_Your assignment:_ Return each record word for word and omit the pictures.

Segment Start: Extracted information

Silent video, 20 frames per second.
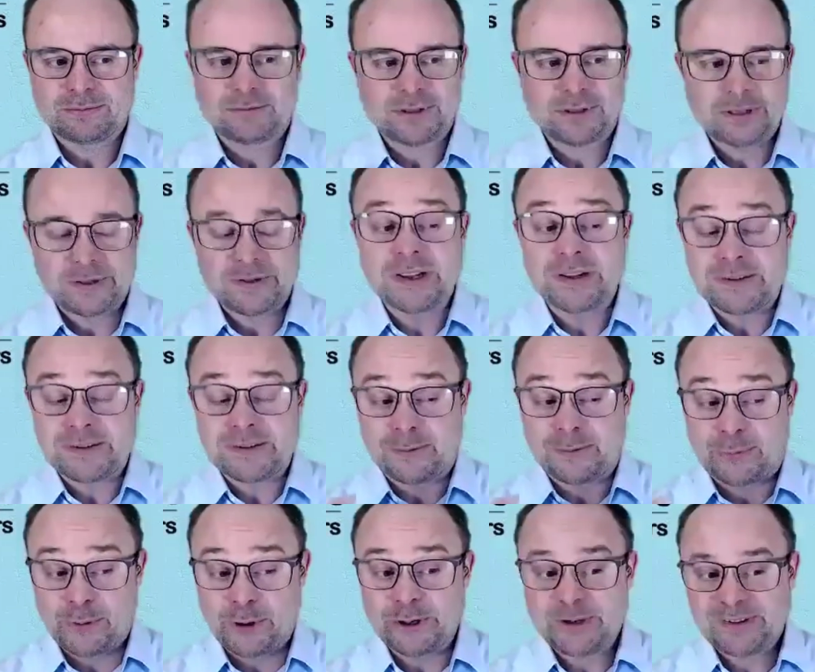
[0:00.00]
It's a
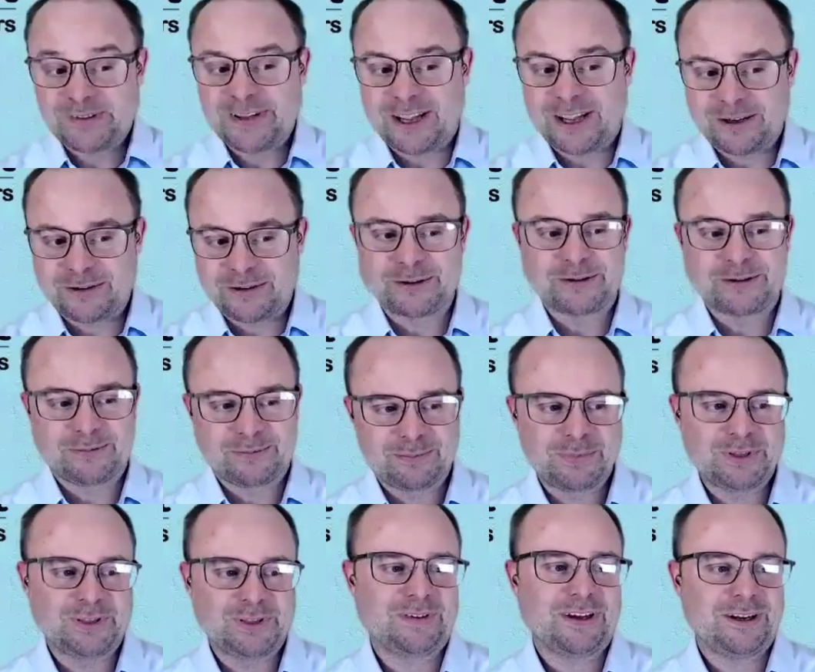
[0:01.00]
third standard
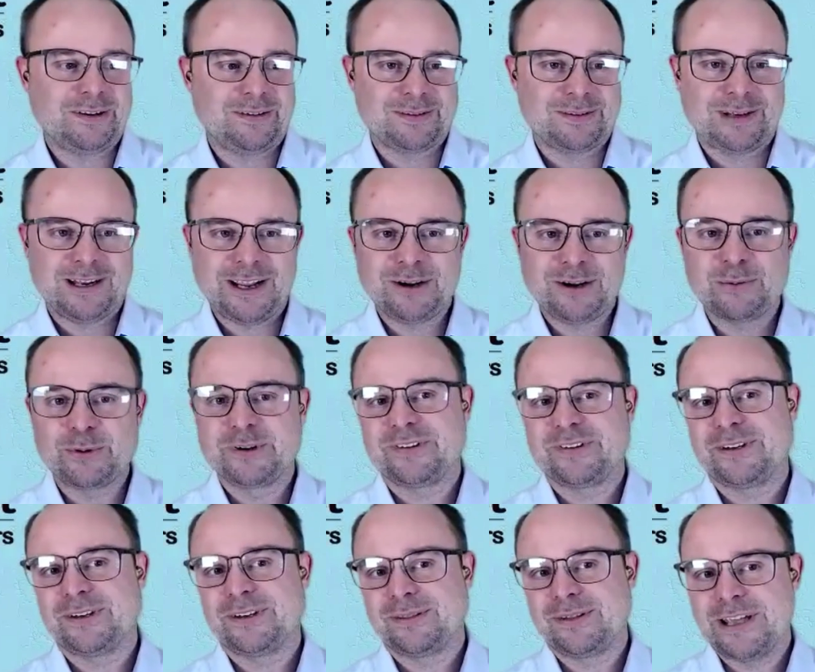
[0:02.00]
besides the
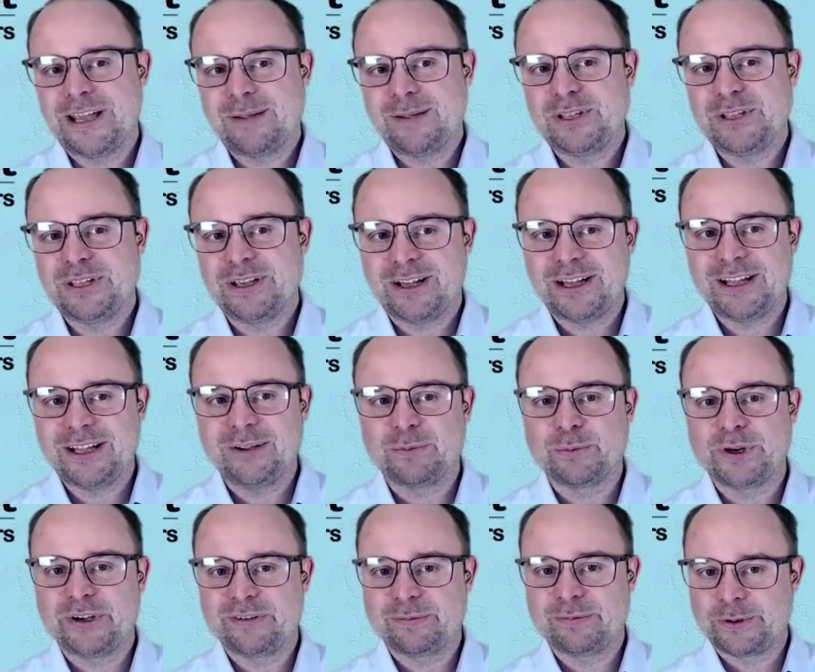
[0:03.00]
language and the API,
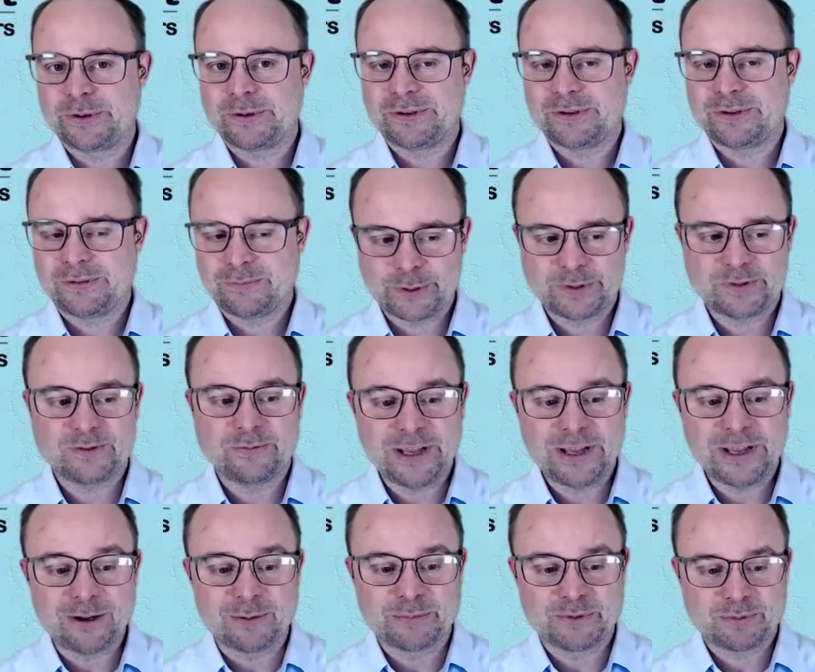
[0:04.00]
which was
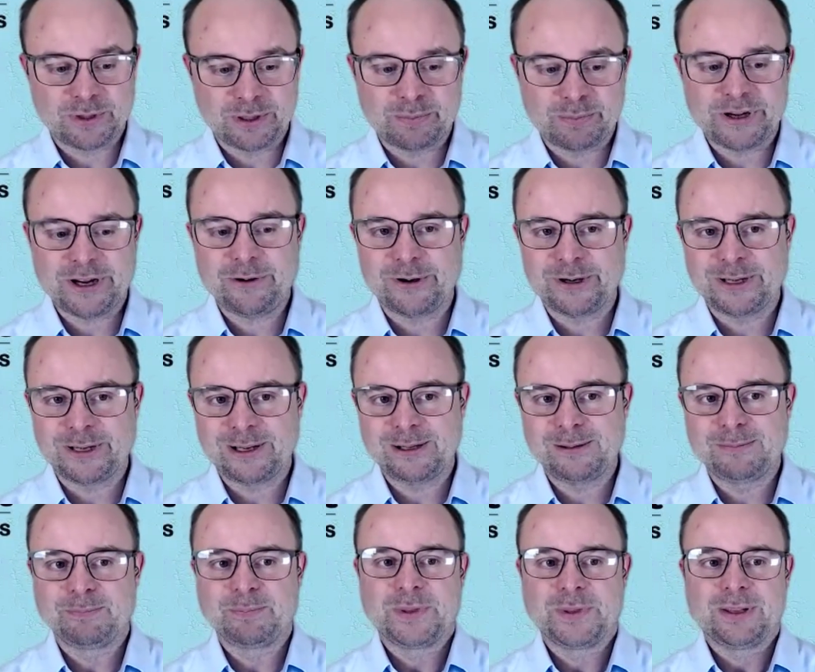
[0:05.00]
developed in
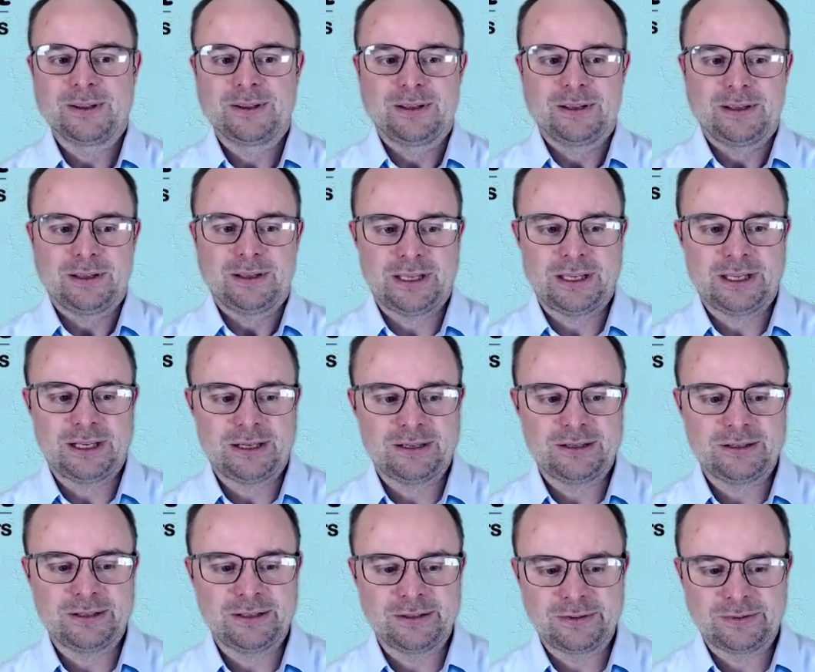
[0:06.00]
parallel,
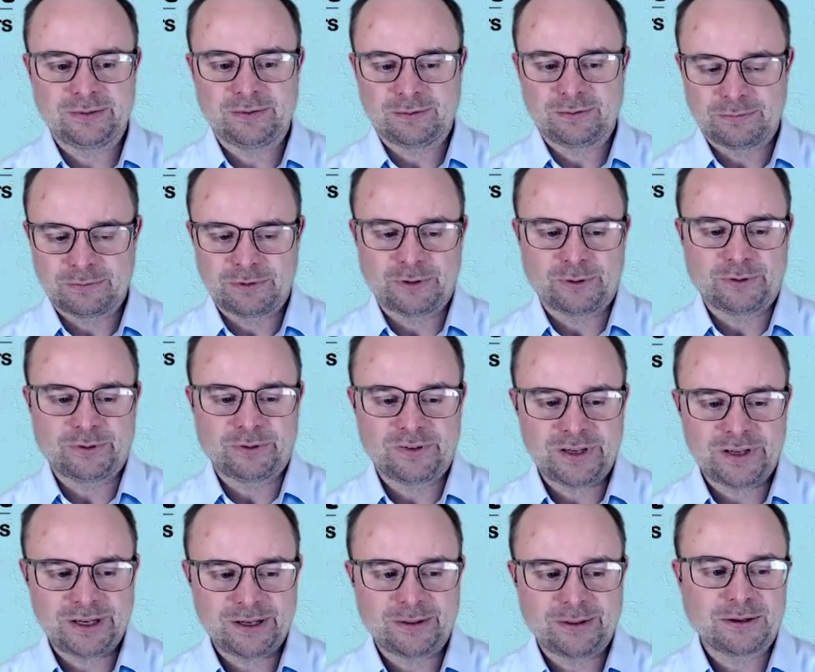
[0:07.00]
and is, so to
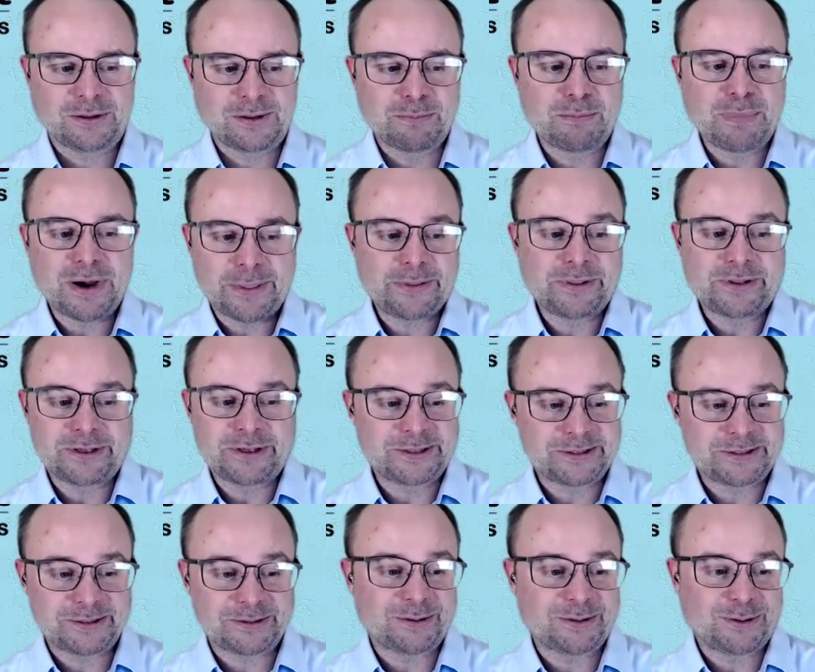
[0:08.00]
say, the
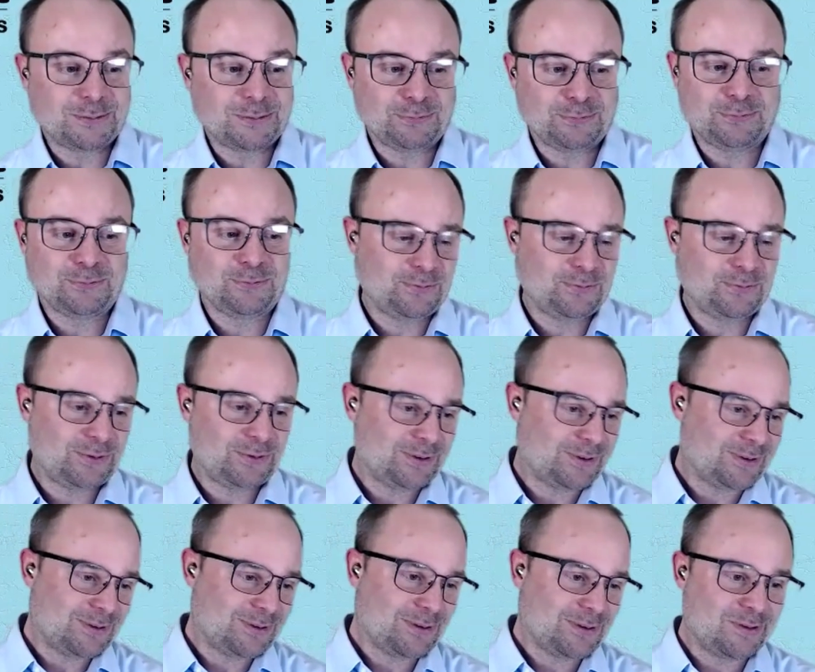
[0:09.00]
mother of
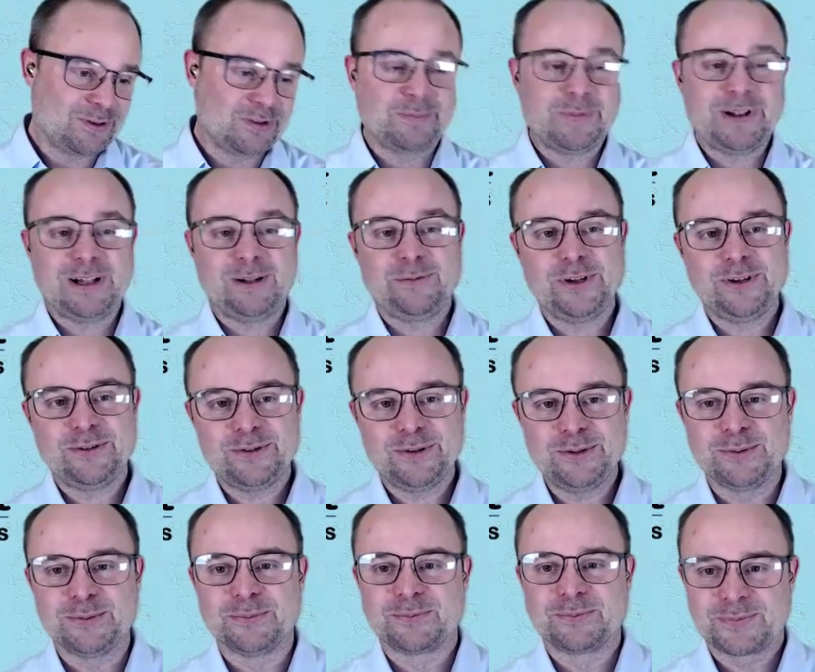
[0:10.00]
SysML
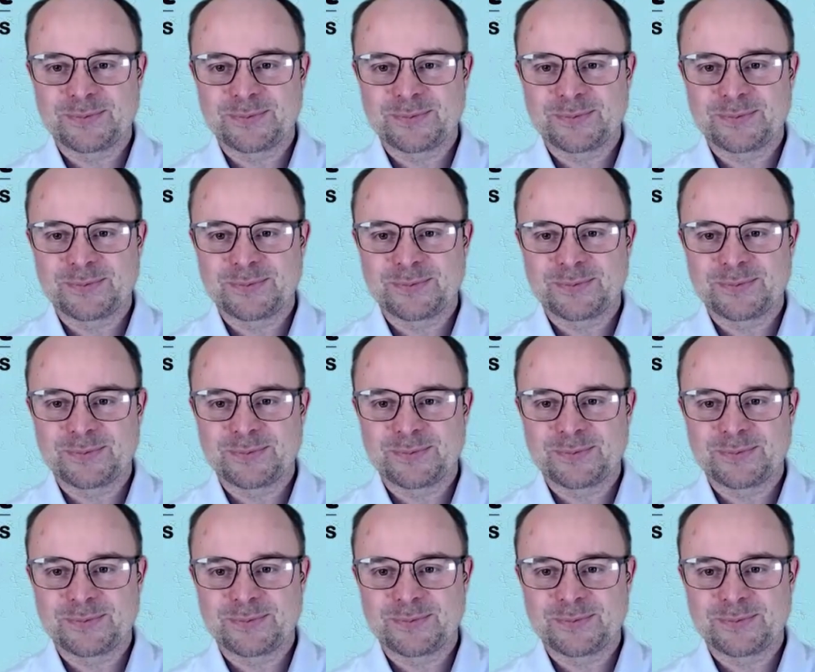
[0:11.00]
v2.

Segment End: Extracted information

_Solution to this exercise:_
Silent video, 20 frames per second.
[0:00.00]
It's a
[0:01.00]
third standard
[0:02.00]
besides the
[0:03.00]
language and the API,
[0:04.00]
which was
[0:05.00]
developed in
[0:06.00]
parallel,
[0:07.00]
and is, so to
[0:08.00]
say, the
[0:09.00]
mother of
[0:10.00]
SysML
[0:11.00]
v2.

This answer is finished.